Comment #1 posted by p4me on June 12, 2002 at 16:00:58 PT
How do you change a pervasive thought?
The 73% of Americans that believe marijuana is medicine are growing in number and it seems unlikely that people will change an opinion on a fact. Like once people learn 4 times 4 is sixteen they will believe that forever because it is not an opinion of perspective but an opinion of facts.

Maybe the American people will come to see their government in a completely new light when articles of government lies and stonewalling are presented. It looks like the canopy of silence is starting to break and the full spectrum of light will shine on the government's attitude toward marijuana.

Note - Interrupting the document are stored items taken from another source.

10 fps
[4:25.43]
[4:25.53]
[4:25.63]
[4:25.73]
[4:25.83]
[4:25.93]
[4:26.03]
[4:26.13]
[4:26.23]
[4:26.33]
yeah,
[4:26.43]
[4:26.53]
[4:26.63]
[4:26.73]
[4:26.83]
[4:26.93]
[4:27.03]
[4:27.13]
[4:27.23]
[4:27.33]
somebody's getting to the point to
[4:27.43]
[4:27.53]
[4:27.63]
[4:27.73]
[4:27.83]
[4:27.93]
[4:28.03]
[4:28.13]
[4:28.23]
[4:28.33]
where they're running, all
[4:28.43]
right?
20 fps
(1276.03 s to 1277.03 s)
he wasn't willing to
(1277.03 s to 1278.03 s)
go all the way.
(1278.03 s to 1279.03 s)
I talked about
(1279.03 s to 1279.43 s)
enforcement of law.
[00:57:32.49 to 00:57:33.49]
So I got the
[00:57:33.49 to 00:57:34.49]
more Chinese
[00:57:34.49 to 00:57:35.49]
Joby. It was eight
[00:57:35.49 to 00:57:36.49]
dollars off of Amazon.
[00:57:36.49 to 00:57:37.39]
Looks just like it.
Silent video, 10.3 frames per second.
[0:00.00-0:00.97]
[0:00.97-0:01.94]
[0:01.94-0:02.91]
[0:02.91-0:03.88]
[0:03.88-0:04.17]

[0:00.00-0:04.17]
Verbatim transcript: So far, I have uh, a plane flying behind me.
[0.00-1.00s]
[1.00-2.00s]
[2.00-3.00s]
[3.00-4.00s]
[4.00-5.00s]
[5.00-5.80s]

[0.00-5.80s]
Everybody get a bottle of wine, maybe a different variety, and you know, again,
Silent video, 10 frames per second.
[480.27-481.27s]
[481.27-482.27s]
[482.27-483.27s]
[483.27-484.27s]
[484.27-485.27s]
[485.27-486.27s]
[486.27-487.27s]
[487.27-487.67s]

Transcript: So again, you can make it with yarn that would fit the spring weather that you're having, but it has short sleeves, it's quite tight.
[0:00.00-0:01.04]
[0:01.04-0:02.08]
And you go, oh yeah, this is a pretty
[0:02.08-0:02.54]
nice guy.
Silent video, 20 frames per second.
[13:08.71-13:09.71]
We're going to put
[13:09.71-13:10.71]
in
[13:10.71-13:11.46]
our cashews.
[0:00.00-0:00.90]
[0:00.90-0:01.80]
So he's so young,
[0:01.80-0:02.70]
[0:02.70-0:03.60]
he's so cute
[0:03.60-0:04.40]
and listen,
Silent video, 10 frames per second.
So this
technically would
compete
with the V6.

Then maybe the people will ask what are the real issues relating to drug abuse in this country and what should the real approach be. And when you start at the top of the list and work your way down you automatically hit T&A. We really do need to do something about those problems and to do that we have got to quit pissing away the $40 billion the Playboy article talked about and ending the absurd policy of having any government contractor drug test its employees. The Playboy article put the cost of drug testing at $5.9 billion and all that does is create a set of games for grown men and women to play that accomplishes very little. The 16 smokestacks in North Carolina will cost $2 billion to fix. I am sitting here breathing Code Red air that is "dangerous to everybody" while the government is sponsoring a drug policy that waste a good part of $46 billion. With $46 we could fix all the smokestacks and when we resumed a new approach to drug abuse problems we could start with new people and air that is fit to breathe.

And how stupid is the government for wanting to spend another billion over 5 years to change what is now a well established pervasive thought?